(Collected data entries)
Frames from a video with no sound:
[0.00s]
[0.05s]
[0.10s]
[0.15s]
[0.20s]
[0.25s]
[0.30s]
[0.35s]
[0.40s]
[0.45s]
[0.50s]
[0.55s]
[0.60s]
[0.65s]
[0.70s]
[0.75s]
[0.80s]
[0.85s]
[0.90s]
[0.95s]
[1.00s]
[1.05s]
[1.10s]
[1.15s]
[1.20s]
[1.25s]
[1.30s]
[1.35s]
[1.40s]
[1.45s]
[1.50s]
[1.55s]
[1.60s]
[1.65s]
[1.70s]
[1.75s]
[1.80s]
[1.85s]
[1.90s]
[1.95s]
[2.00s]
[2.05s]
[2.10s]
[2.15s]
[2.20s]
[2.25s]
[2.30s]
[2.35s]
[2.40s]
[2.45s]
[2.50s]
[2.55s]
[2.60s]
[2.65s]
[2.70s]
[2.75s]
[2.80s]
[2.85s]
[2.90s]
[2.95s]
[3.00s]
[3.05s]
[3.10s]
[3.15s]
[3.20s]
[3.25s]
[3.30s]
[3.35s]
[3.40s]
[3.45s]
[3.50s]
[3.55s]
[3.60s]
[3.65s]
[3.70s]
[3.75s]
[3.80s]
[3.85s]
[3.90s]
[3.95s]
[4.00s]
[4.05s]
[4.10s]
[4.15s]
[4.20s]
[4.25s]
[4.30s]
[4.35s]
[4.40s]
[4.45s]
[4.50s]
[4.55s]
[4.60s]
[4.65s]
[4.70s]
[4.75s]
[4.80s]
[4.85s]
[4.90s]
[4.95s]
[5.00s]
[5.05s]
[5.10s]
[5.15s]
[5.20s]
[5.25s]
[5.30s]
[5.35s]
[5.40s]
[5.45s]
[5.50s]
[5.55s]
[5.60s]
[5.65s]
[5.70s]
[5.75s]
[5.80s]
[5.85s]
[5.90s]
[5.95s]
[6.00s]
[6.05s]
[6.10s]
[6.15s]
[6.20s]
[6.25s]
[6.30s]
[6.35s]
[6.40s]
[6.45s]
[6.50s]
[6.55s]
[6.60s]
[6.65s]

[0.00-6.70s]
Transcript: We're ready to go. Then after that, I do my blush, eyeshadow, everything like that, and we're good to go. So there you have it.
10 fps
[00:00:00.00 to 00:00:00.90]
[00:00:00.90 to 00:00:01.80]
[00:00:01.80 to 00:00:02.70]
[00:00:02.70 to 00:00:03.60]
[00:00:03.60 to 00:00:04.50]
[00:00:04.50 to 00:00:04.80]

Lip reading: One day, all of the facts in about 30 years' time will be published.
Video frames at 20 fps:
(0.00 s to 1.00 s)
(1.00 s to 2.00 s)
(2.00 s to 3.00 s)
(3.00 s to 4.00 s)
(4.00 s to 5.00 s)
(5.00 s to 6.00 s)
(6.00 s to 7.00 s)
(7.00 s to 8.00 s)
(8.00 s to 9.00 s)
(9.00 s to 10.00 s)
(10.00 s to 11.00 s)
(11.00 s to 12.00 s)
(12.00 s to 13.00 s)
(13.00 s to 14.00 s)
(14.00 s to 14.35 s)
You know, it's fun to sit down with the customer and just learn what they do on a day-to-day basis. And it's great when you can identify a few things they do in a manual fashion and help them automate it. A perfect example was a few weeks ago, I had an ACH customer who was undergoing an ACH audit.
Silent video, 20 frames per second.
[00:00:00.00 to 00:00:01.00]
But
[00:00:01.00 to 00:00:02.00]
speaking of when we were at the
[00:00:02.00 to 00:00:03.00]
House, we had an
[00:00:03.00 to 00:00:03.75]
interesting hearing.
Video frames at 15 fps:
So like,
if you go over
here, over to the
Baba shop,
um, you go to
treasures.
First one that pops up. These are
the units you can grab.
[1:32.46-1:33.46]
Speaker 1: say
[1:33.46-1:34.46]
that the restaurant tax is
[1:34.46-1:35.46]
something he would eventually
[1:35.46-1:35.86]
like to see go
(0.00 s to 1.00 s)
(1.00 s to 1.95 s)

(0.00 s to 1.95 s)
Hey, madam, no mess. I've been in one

• [To do] All entries must be repeated exactly.

• [Output of the task]
Frames from a video with no sound:
[0.00s]
[0.05s]
[0.10s]
[0.15s]
[0.20s]
[0.25s]
[0.30s]
[0.35s]
[0.40s]
[0.45s]
[0.50s]
[0.55s]
[0.60s]
[0.65s]
[0.70s]
[0.75s]
[0.80s]
[0.85s]
[0.90s]
[0.95s]
[1.00s]
[1.05s]
[1.10s]
[1.15s]
[1.20s]
[1.25s]
[1.30s]
[1.35s]
[1.40s]
[1.45s]
[1.50s]
[1.55s]
[1.60s]
[1.65s]
[1.70s]
[1.75s]
[1.80s]
[1.85s]
[1.90s]
[1.95s]
[2.00s]
[2.05s]
[2.10s]
[2.15s]
[2.20s]
[2.25s]
[2.30s]
[2.35s]
[2.40s]
[2.45s]
[2.50s]
[2.55s]
[2.60s]
[2.65s]
[2.70s]
[2.75s]
[2.80s]
[2.85s]
[2.90s]
[2.95s]
[3.00s]
[3.05s]
[3.10s]
[3.15s]
[3.20s]
[3.25s]
[3.30s]
[3.35s]
[3.40s]
[3.45s]
[3.50s]
[3.55s]
[3.60s]
[3.65s]
[3.70s]
[3.75s]
[3.80s]
[3.85s]
[3.90s]
[3.95s]
[4.00s]
[4.05s]
[4.10s]
[4.15s]
[4.20s]
[4.25s]
[4.30s]
[4.35s]
[4.40s]
[4.45s]
[4.50s]
[4.55s]
[4.60s]
[4.65s]
[4.70s]
[4.75s]
[4.80s]
[4.85s]
[4.90s]
[4.95s]
[5.00s]
[5.05s]
[5.10s]
[5.15s]
[5.20s]
[5.25s]
[5.30s]
[5.35s]
[5.40s]
[5.45s]
[5.50s]
[5.55s]
[5.60s]
[5.65s]
[5.70s]
[5.75s]
[5.80s]
[5.85s]
[5.90s]
[5.95s]
[6.00s]
[6.05s]
[6.10s]
[6.15s]
[6.20s]
[6.25s]
[6.30s]
[6.35s]
[6.40s]
[6.45s]
[6.50s]
[6.55s]
[6.60s]
[6.65s]

[0.00-6.70s]
Transcript: We're ready to go. Then after that, I do my blush, eyeshadow, everything like that, and we're good to go. So there you have it.
10 fps
[00:00:00.00 to 00:00:00.90]
[00:00:00.90 to 00:00:01.80]
[00:00:01.80 to 00:00:02.70]
[00:00:02.70 to 00:00:03.60]
[00:00:03.60 to 00:00:04.50]
[00:00:04.50 to 00:00:04.80]

Lip reading: One day, all of the facts in about 30 years' time will be published.
Video frames at 20 fps:
(0.00 s to 1.00 s)
(1.00 s to 2.00 s)
(2.00 s to 3.00 s)
(3.00 s to 4.00 s)
(4.00 s to 5.00 s)
(5.00 s to 6.00 s)
(6.00 s to 7.00 s)
(7.00 s to 8.00 s)
(8.00 s to 9.00 s)
(9.00 s to 10.00 s)
(10.00 s to 11.00 s)
(11.00 s to 12.00 s)
(12.00 s to 13.00 s)
(13.00 s to 14.00 s)
(14.00 s to 14.35 s)
You know, it's fun to sit down with the customer and just learn what they do on a day-to-day basis. And it's great when you can identify a few things they do in a manual fashion and help them automate it. A perfect example was a few weeks ago, I had an ACH customer who was undergoing an ACH audit.
Silent video, 20 frames per second.
[00:00:00.00 to 00:00:01.00]
But
[00:00:01.00 to 00:00:02.00]
speaking of when we were at the
[00:00:02.00 to 00:00:03.00]
House, we had an
[00:00:03.00 to 00:00:03.75]
interesting hearing.
Video frames at 15 fps:
So like,
if you go over
here, over to the
Baba shop,
um, you go to
treasures.
First one that pops up. These are
the units you can grab.
[1:32.46-1:33.46]
Speaker 1: say
[1:33.46-1:34.46]
that the restaurant tax is
[1:34.46-1:35.46]
something he would eventually
[1:35.46-1:35.86]
like to see go
(0.00 s to 1.00 s)
(1.00 s to 1.95 s)

(0.00 s to 1.95 s)
Hey, madam, no mess. I've been in one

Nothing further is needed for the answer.